Junyan Cloud Relates Works

Avatar of 莊鈞諺.
Avatar of 莊鈞諺.

Junyan Cloud Relates Works

Expertise & Innovation Lead, Cloud
Taipei City, Taiwan

Cloud Architecture Solution Showcases

Welcome to my portfolio, showcasing my diverse range of technical expertise and experience in data engineering, serverless architectures, deep learning, and IoT systems. Here you'll find real-world applications of tools like Google Cloud Platform, AWS, BigQuery, and Python, demonstrating my unique problem-solving abilities. From designing complex data pipelines to improving IoT system architectures, this portfolio reflects my commitment to creating efficient, scalable solutions and my continuous drive to learn and adapt. Enjoy exploring!

Cloud Data Warehouse System


At my current role, I'm responsible for managing and operating a government subsidy disbursement platform. Given the substantial budget and size of the project team, there was a significant demand for data analysis. The original outsourced dashboard vendor could not keep up with the client's needs. Hence, I proposed to establish our own data analysis system within the team, taking full responsibility for it.

Data Sources

  • Our data sources consisted of a diverse set, including data derived from transaction databases, GA4 logs, PageSpeed Insights, Search Console data, and various other public datasets.

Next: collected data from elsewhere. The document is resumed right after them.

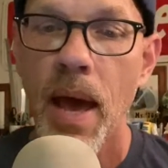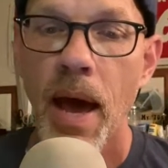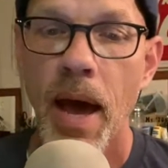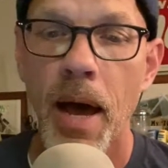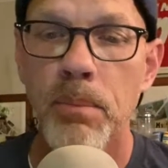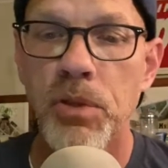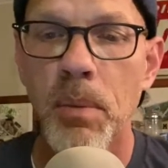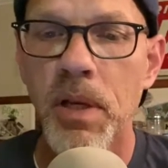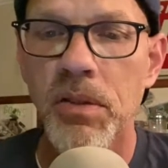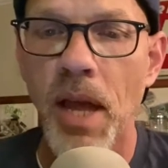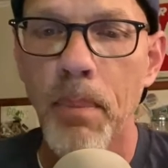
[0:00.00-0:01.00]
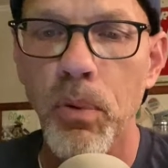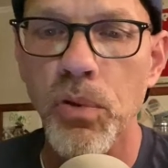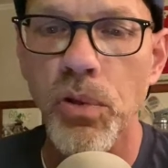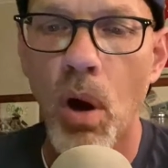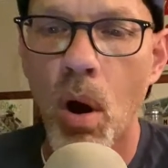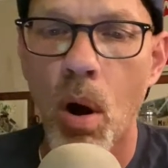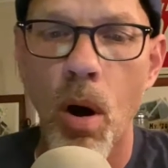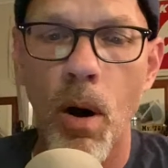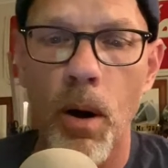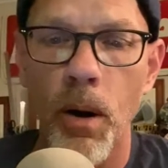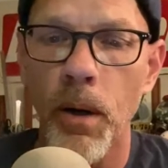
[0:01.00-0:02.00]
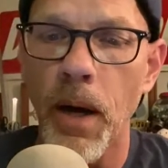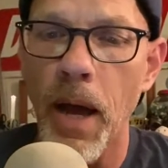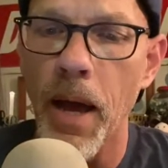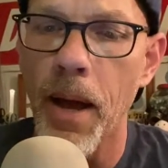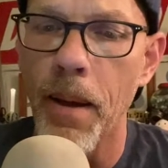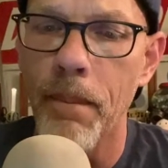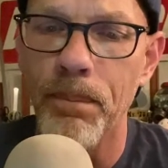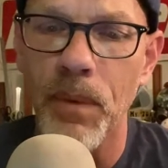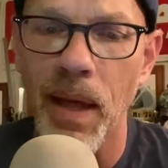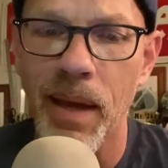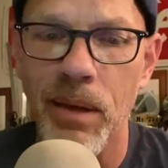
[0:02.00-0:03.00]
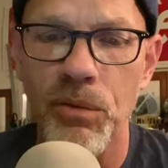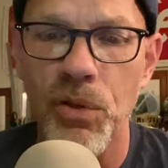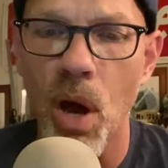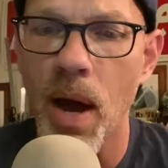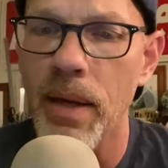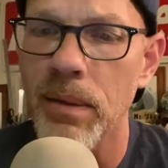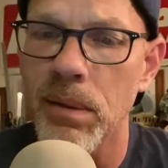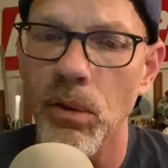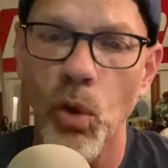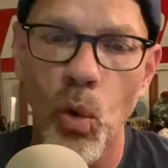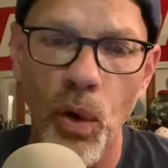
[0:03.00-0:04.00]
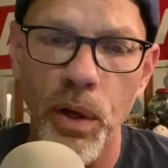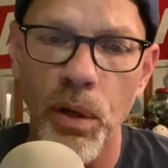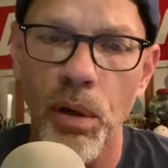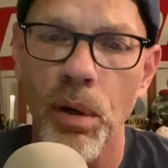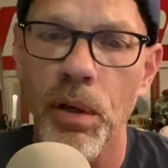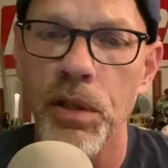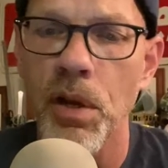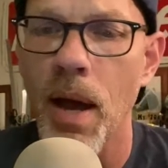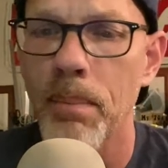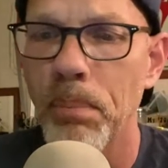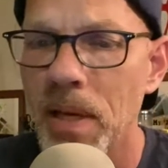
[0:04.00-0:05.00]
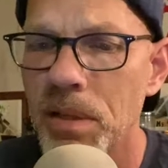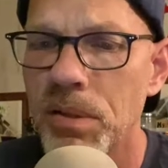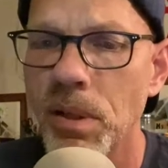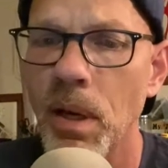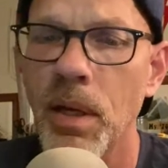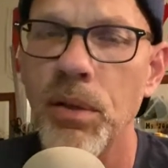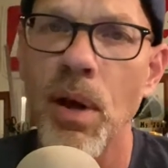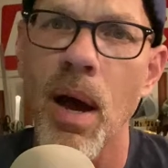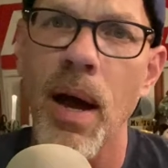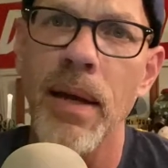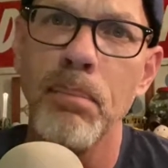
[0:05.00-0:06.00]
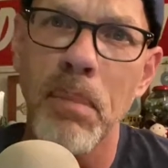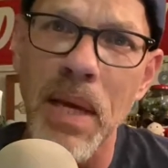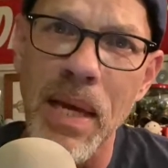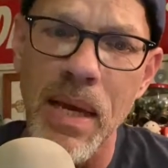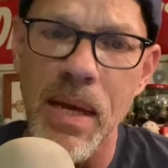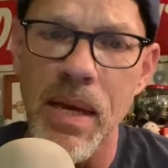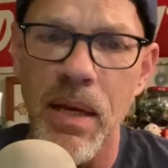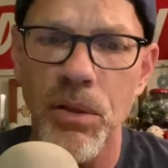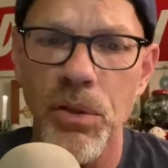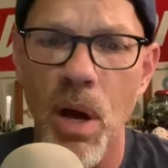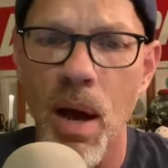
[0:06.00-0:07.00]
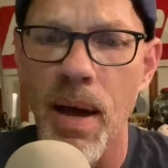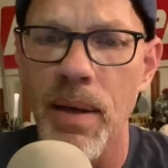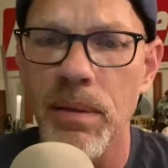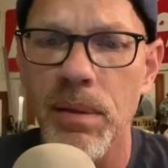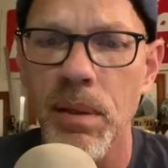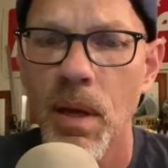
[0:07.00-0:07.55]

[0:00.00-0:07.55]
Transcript: Um, some of the examples are um, like dot lawyer and dot pizza and dot me and dot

Data Extraction and Storage

  • Google's Compute Engine was utilized for data extraction. After processing the extracted data using Python, it was sent directly to our database via the BigQuery API.
  • To ensure critical data preservation, the data was sent to Cloud Storage.

Front-end Product Numbers Monitoring

  • To maintain a pulse on the platform's user-facing offerings, I devised a monitoring system for the number of available front-end plans. This system makes a GraphQL call every 15 minutes to log the current count of visible plans.

Cloud Storage

  • Apart from serving as a repository for raw file backups, Cloud Storage also stores performance reports. These reports are generated through weekly checks via PageSpeed Insights.
  • For long-term tracking purposes, we extract certain data points from these performance reports and send them to BigQuery.

Google Analytics 4 Integration

  • Data from Google Analytics 4 was directly imported into BigQuery through preset configurations.

Alert System

  • Three alerts were set up in the Cloud Monitor to ensure smooth system operations. These alerts, which notify me via email upon being triggered, monitor:The health status of the Virtual Machine.
  • The request count for recent batch data stored in Cloud Storage to verify the ETL process is functioning as expected.
  • The number of rows written into specific BigQuery tables.

Future Planning

  • As we move forward, I'm considering the adoption of a data lake strategy. This would involve backing up GA4 logs and PageSpeed Insight reports in Cloud Storage, primarily aimed at reducing the cost of scans in BigQuery.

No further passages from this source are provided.